Fifth, the severe impairment must prevent the claimant from doing any other work. 20
C.F.R. §§ 416.920(g), 404.1520(g). At this fifth step of the sequential analysis, the
Commissioner has the burden of production to show evidence of other jobs in the national
economy that can be performed by a person with the claimant’s RFC. Steed, 524 F.3d at 874
n.3. If the claimant meets these standards, the ALJ will find the claimant to be disabled. “The
ultimate burden of persuasion to prove disability, however, remains with the claimant.” Young v.

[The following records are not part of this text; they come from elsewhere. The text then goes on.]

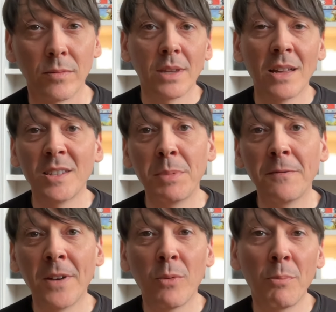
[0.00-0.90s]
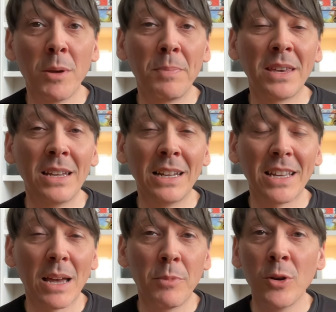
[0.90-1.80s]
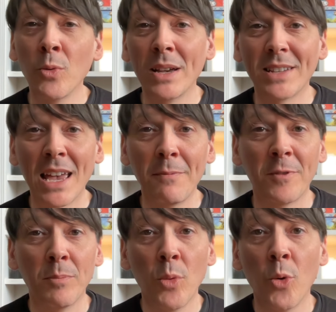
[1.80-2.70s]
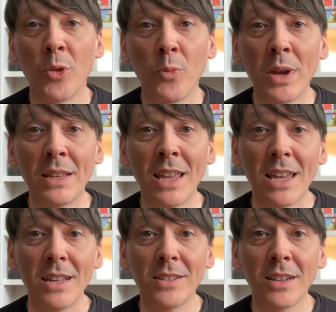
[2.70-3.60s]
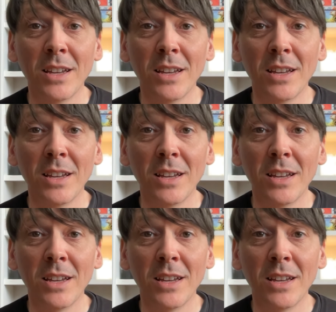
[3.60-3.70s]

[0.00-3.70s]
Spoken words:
And to be fair, when we begin a game, we always aim for more than we need,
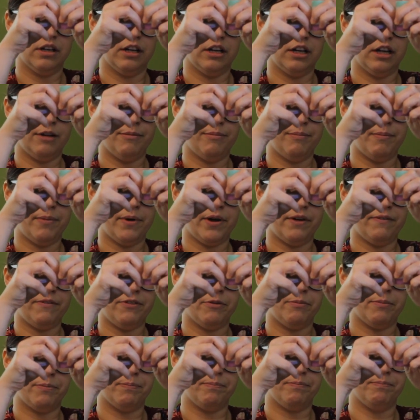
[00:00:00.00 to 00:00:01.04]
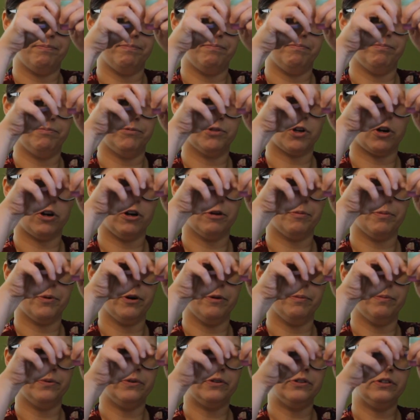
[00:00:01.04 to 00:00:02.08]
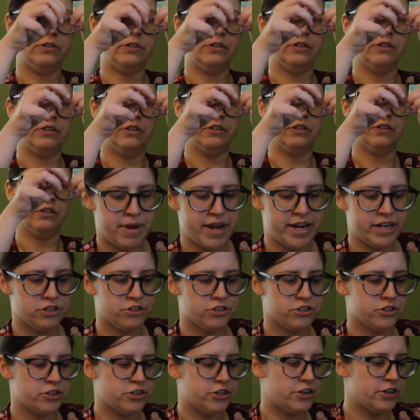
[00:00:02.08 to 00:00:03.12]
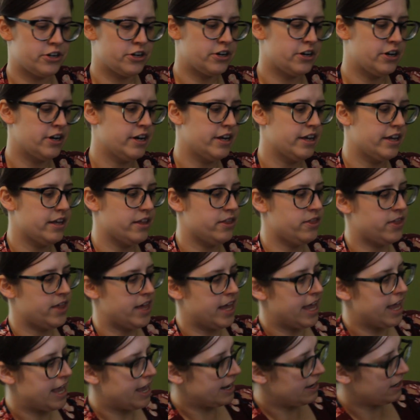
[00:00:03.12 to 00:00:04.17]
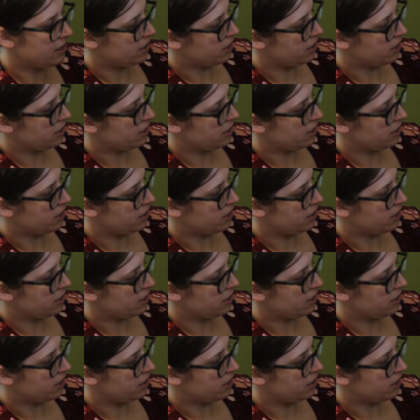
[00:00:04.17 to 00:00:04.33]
above dark purple. Make sure that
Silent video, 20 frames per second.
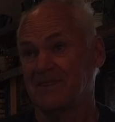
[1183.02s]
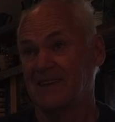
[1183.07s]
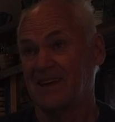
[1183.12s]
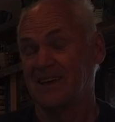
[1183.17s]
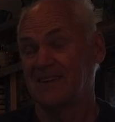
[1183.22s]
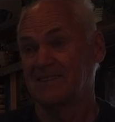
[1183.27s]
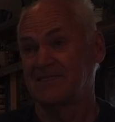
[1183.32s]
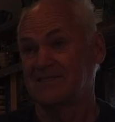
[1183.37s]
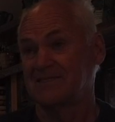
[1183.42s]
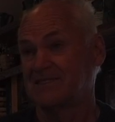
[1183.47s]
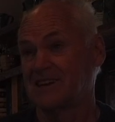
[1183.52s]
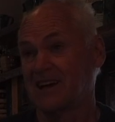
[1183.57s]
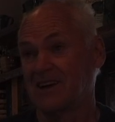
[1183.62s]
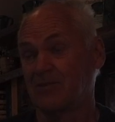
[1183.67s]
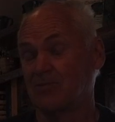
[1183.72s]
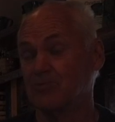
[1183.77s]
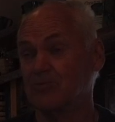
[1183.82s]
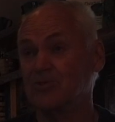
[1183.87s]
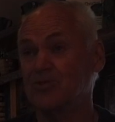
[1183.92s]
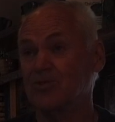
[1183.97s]
that
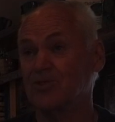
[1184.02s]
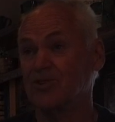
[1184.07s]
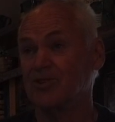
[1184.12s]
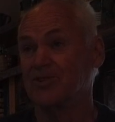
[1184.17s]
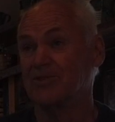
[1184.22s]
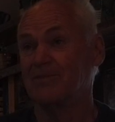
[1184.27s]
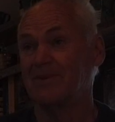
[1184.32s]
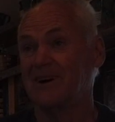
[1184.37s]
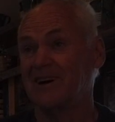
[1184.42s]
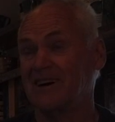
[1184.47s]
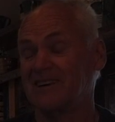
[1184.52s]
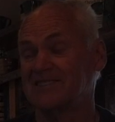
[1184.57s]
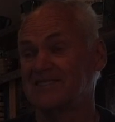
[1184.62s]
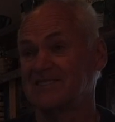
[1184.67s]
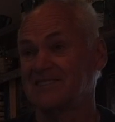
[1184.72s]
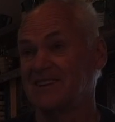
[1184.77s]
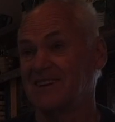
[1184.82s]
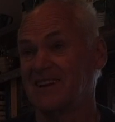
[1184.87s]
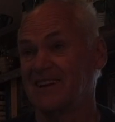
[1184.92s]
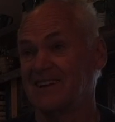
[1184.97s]
kind of ruled the
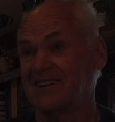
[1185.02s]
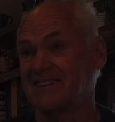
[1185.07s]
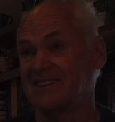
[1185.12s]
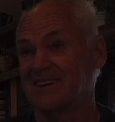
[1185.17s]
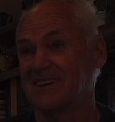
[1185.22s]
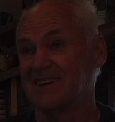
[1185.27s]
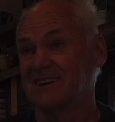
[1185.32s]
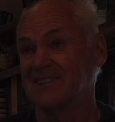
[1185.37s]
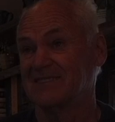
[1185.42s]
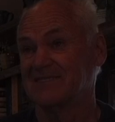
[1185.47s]
bus, and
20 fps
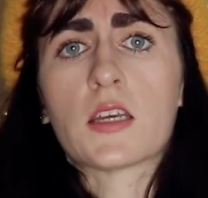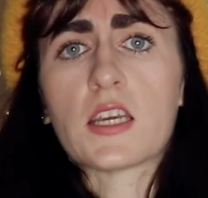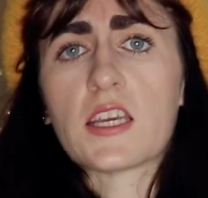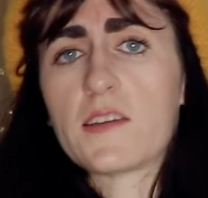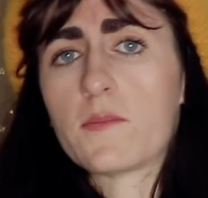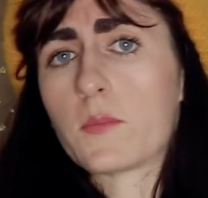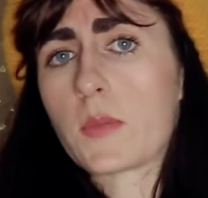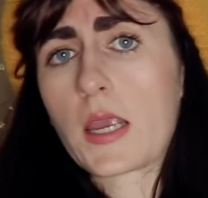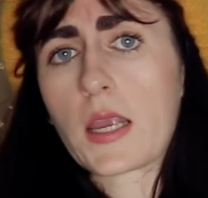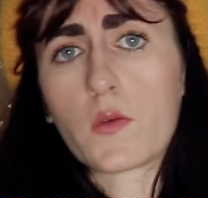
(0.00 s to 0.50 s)

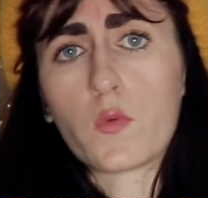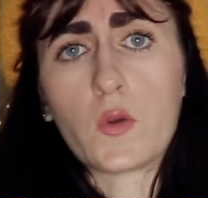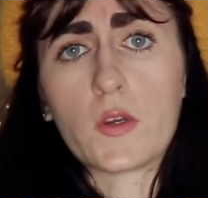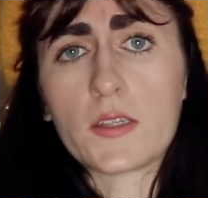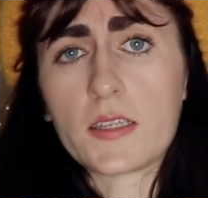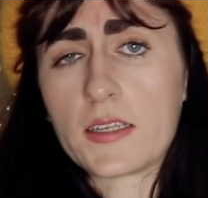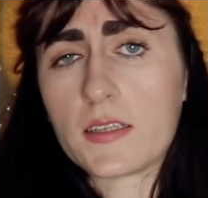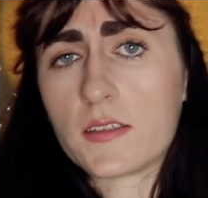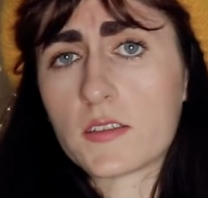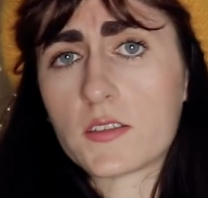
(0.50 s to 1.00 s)
and being
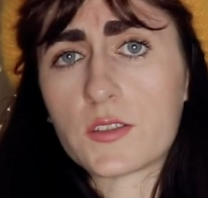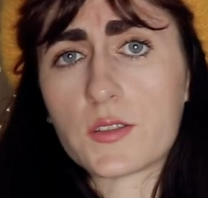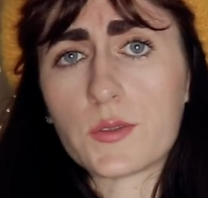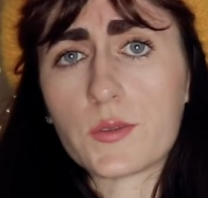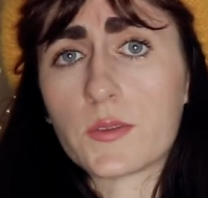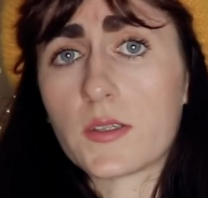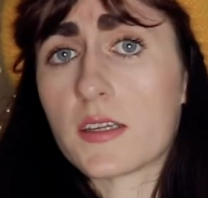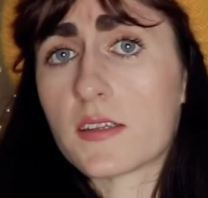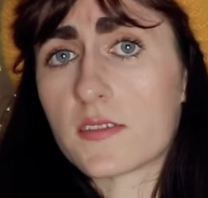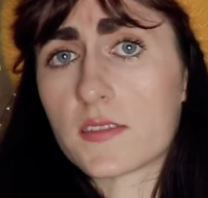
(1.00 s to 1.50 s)
willing to
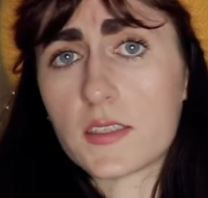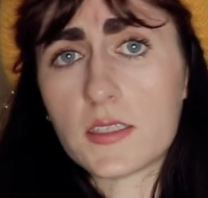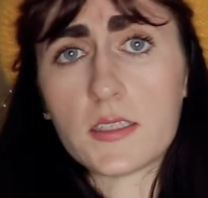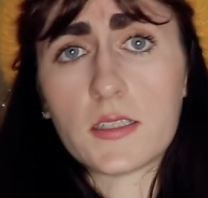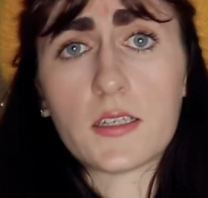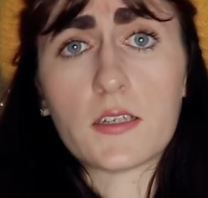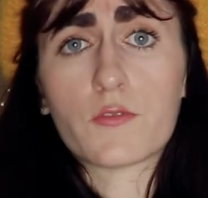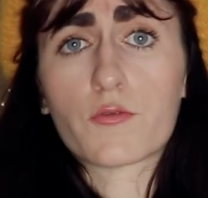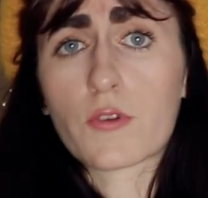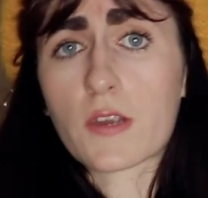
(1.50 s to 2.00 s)
listen
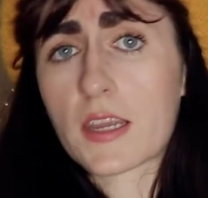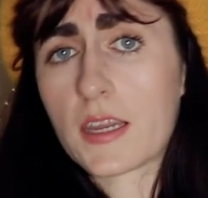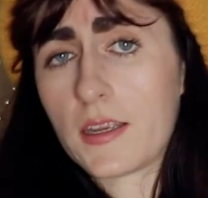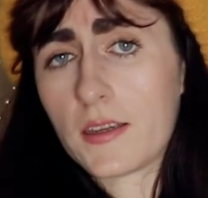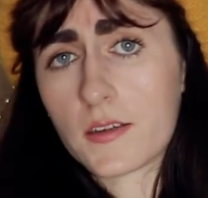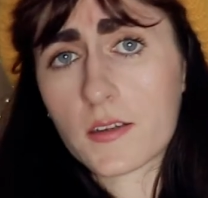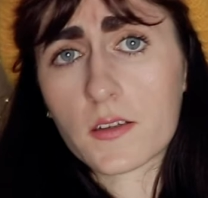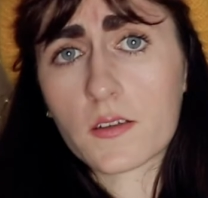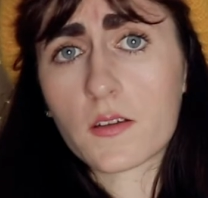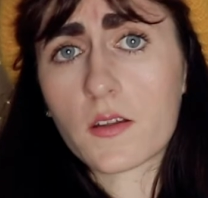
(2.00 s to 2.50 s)
and
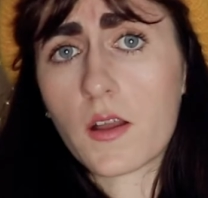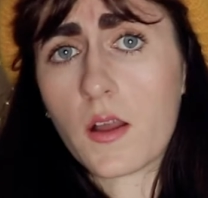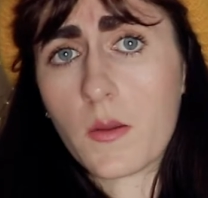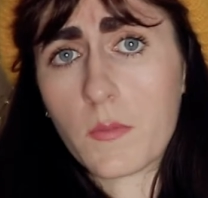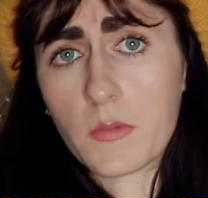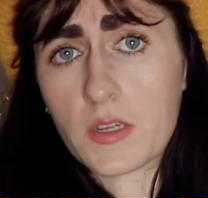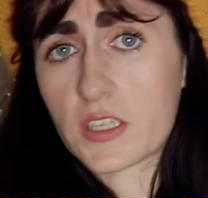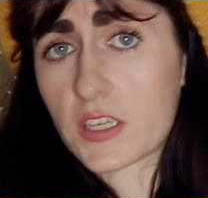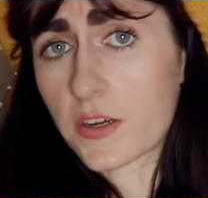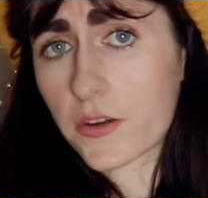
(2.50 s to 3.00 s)
read
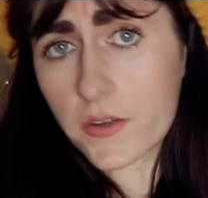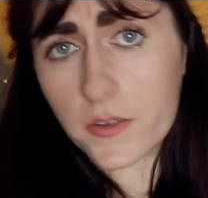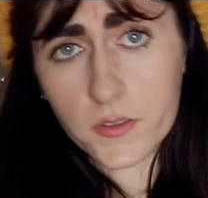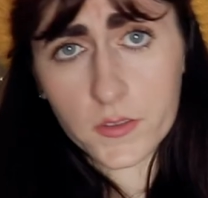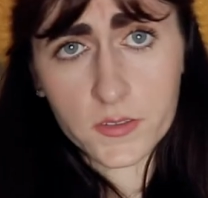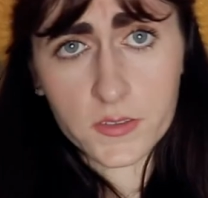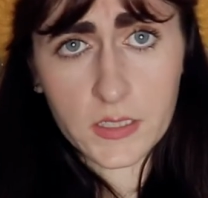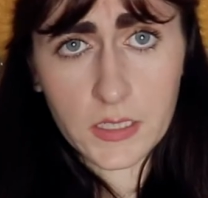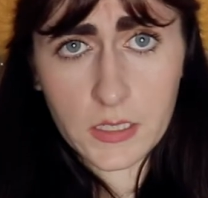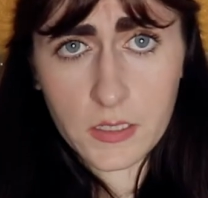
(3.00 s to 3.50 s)

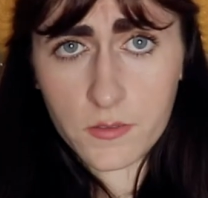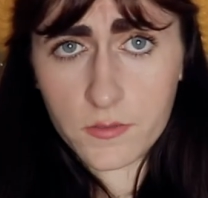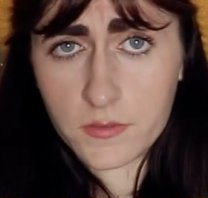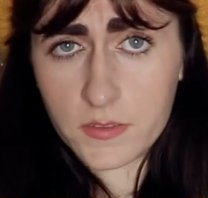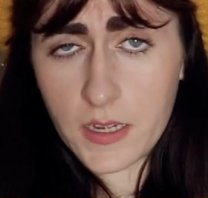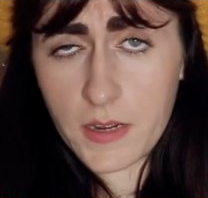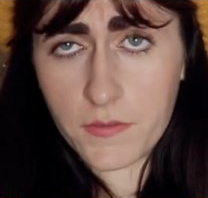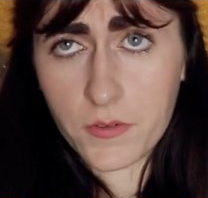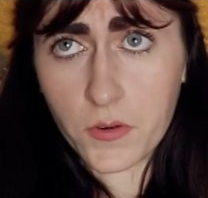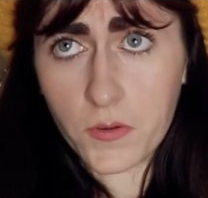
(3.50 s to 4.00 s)
materials that you've
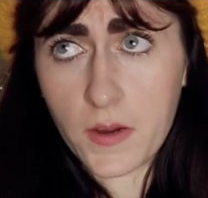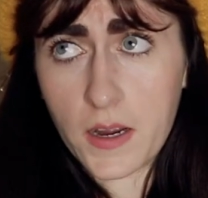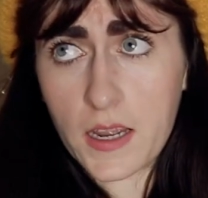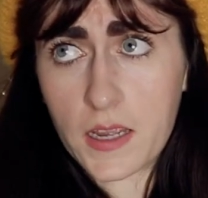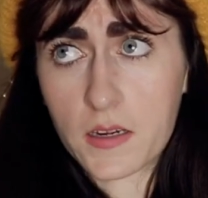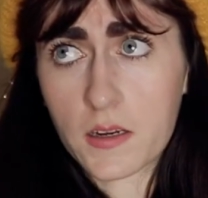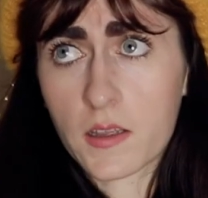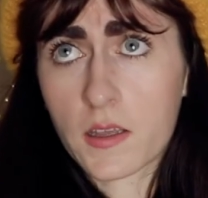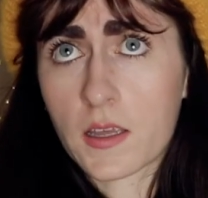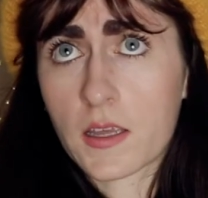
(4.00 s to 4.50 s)
never
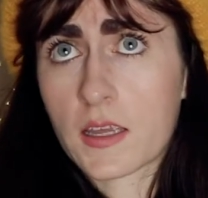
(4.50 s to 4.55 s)
read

Apfel, 221 F.3d 1065, 1069 n.5 (8th Cir. 2000). See also Harris v. Barnhart, 356 F.3d 926, 931
n.2 (8th Cir. 2004) (citing 68 Fed. Reg. 51153, 51155 (Aug. 26, 2003)); Stormo v. Barnhart, 377
F.3d 801, 806 (8th Cir. 2004) (“The burden of persuasion to prove disability and to demonstrate
RFC remains on the claimant, even when the burden of production shifts to the Commissioner at
step five.”). Even if a court finds that there is a preponderance of the evidence against the ALJ’s
decision, the decision must be affirmed if it is supported by substantial evidence. Clark v.
Heckler, 733 F.2d 65, 68 (8th Cir. 1984). “Substantial evidence is less than a preponderance but
is enough that a reasonable mind would find it adequate to support the Commissioner’s
conclusion.” Krogmeier v. Barnhart, 294 F.3d 1019, 1022 (8th Cir. 2002). See also Cox v.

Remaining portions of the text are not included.